**What you will do**
A verbatim reproduction of the lines below, from the line containing "[0.00-1.00s]" through the line containing "[10.00-11.00s]", both ends included, is the whole required output.

(Stored data entries)

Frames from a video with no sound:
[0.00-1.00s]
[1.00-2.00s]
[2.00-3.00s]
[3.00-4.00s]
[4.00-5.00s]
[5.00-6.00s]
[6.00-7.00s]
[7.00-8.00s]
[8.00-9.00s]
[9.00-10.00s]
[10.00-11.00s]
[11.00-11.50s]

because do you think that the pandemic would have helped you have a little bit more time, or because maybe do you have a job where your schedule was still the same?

...

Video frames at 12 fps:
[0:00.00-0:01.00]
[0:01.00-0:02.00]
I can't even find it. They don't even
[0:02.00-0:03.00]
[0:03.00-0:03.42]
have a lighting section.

**Written reply**
[0.00-1.00s]
[1.00-2.00s]
[2.00-3.00s]
[3.00-4.00s]
[4.00-5.00s]
[5.00-6.00s]
[6.00-7.00s]
[7.00-8.00s]
[8.00-9.00s]
[9.00-10.00s]
[10.00-11.00s]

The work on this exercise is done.